**Exercise instructions**
Beginning with the line that contains "[00:08:07.25 to 00:08:08.25]", write out each remaining line of the records below exactly. Do not copy any picture.

**Data in this exercise**
────────────────────

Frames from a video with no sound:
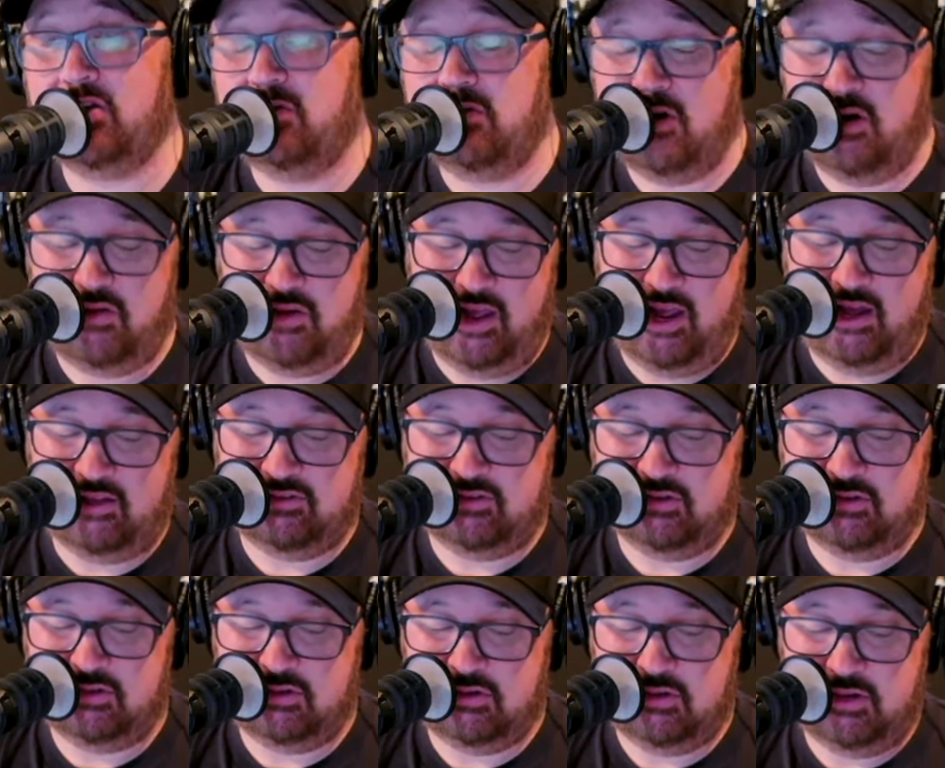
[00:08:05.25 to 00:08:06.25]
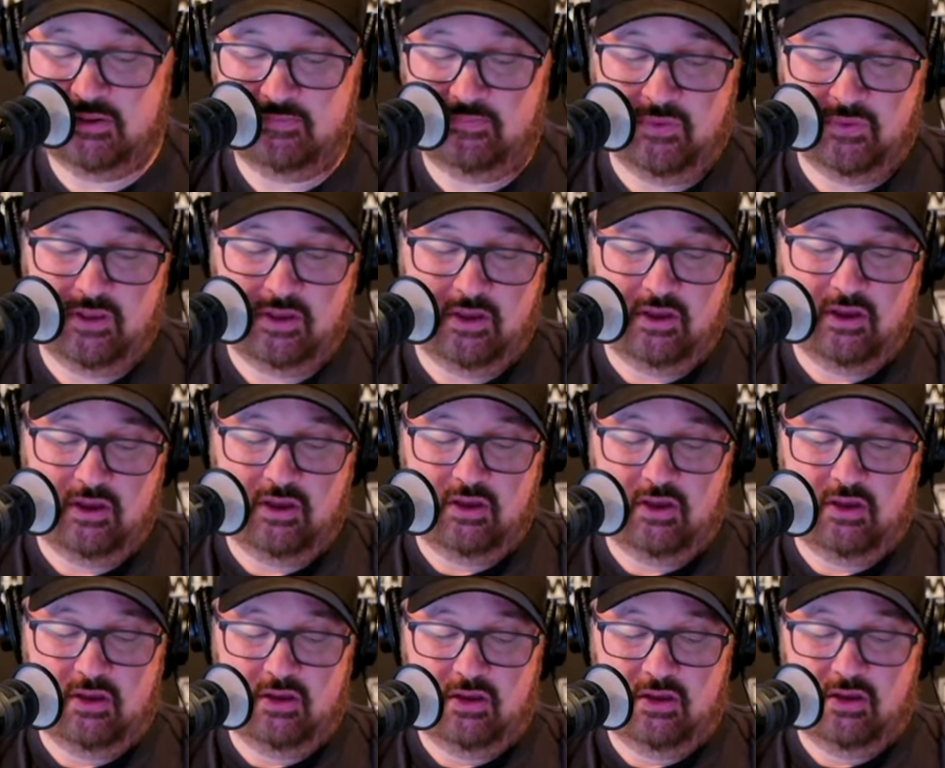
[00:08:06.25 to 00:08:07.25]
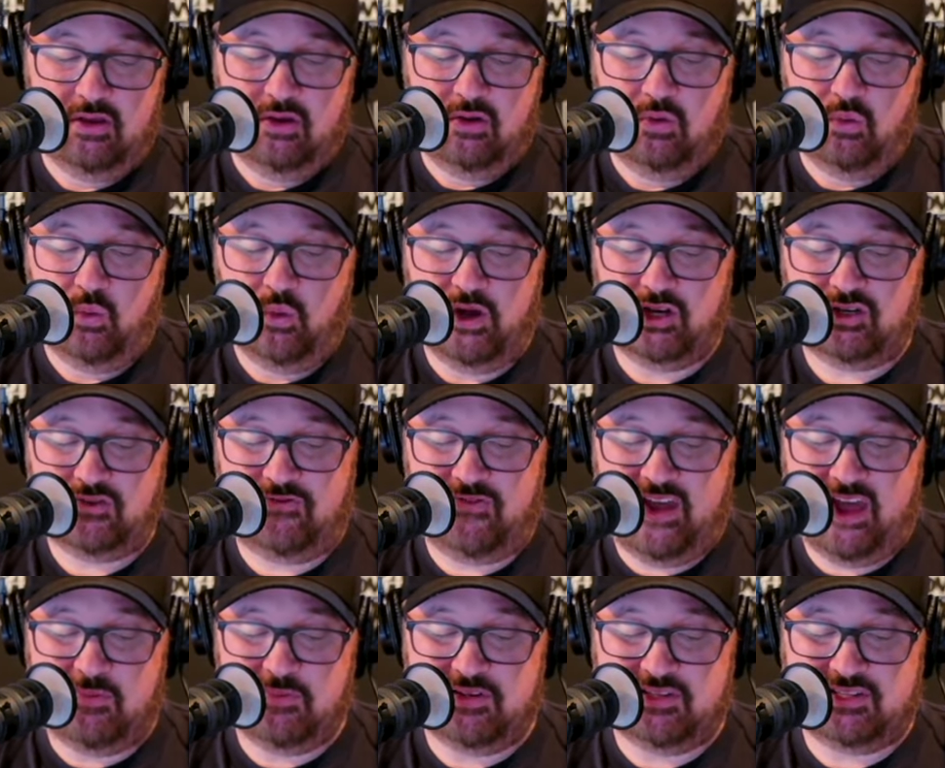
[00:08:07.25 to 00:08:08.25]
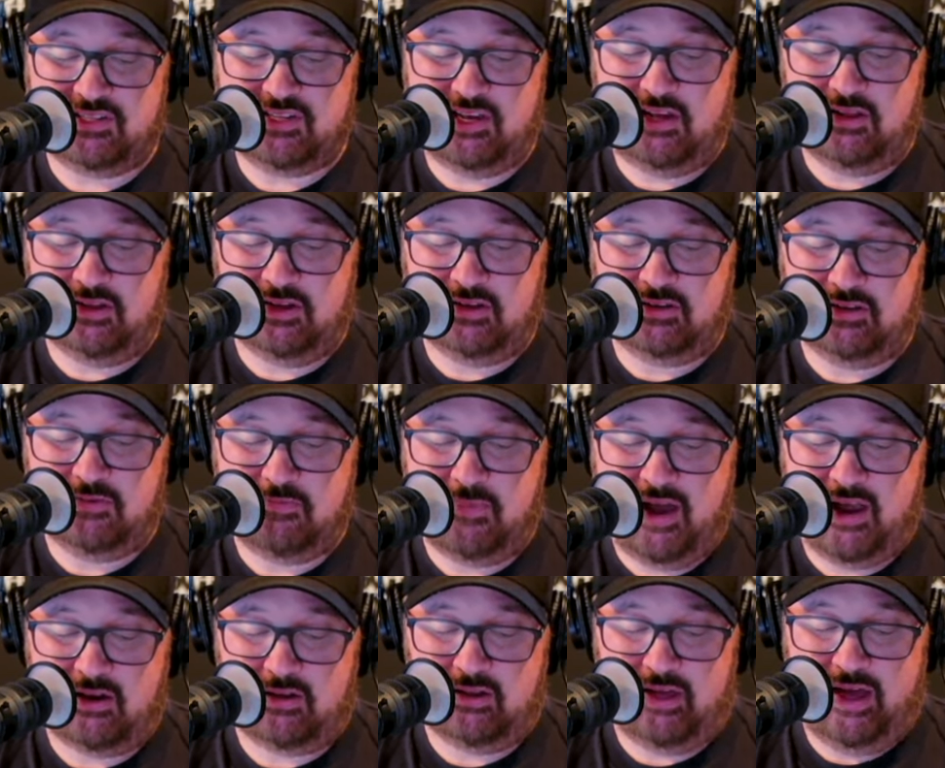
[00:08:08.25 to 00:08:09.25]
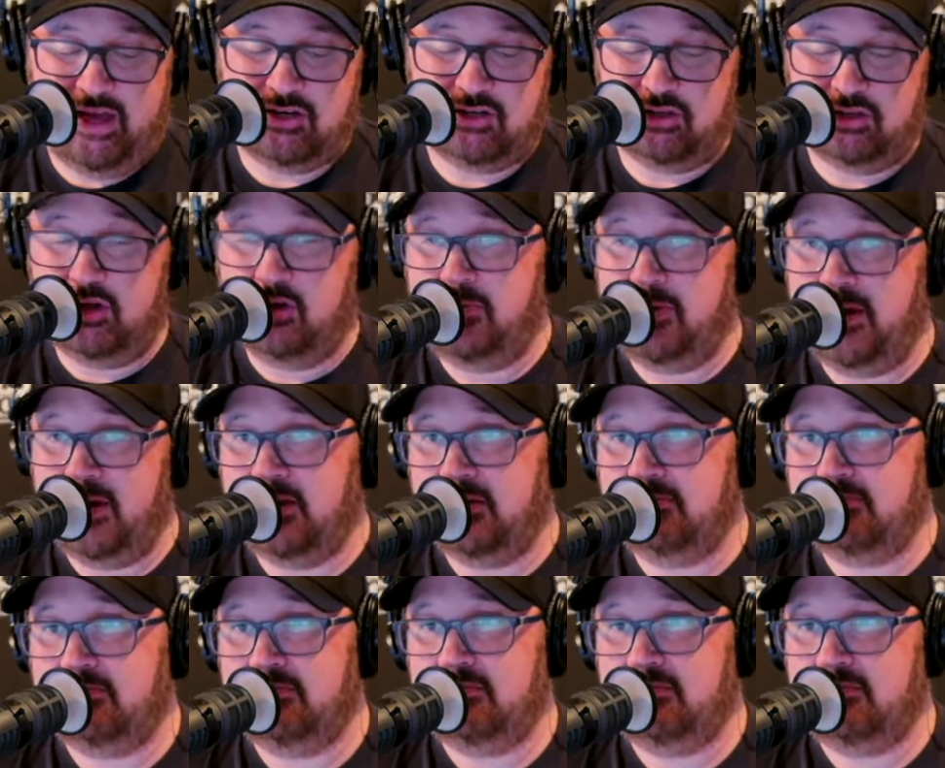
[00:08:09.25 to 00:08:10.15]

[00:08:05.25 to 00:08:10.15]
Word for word: you know the answer to it. All right. Which famous ceiling did Michelangelo paint?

────────────────────

**Final answer**
[00:08:07.25 to 00:08:08.25]
[00:08:08.25 to 00:08:09.25]
[00:08:09.25 to 00:08:10.15]

[00:08:05.25 to 00:08:10.15]
Word for word: you know the answer to it. All right. Which famous ceiling did Michelangelo paint?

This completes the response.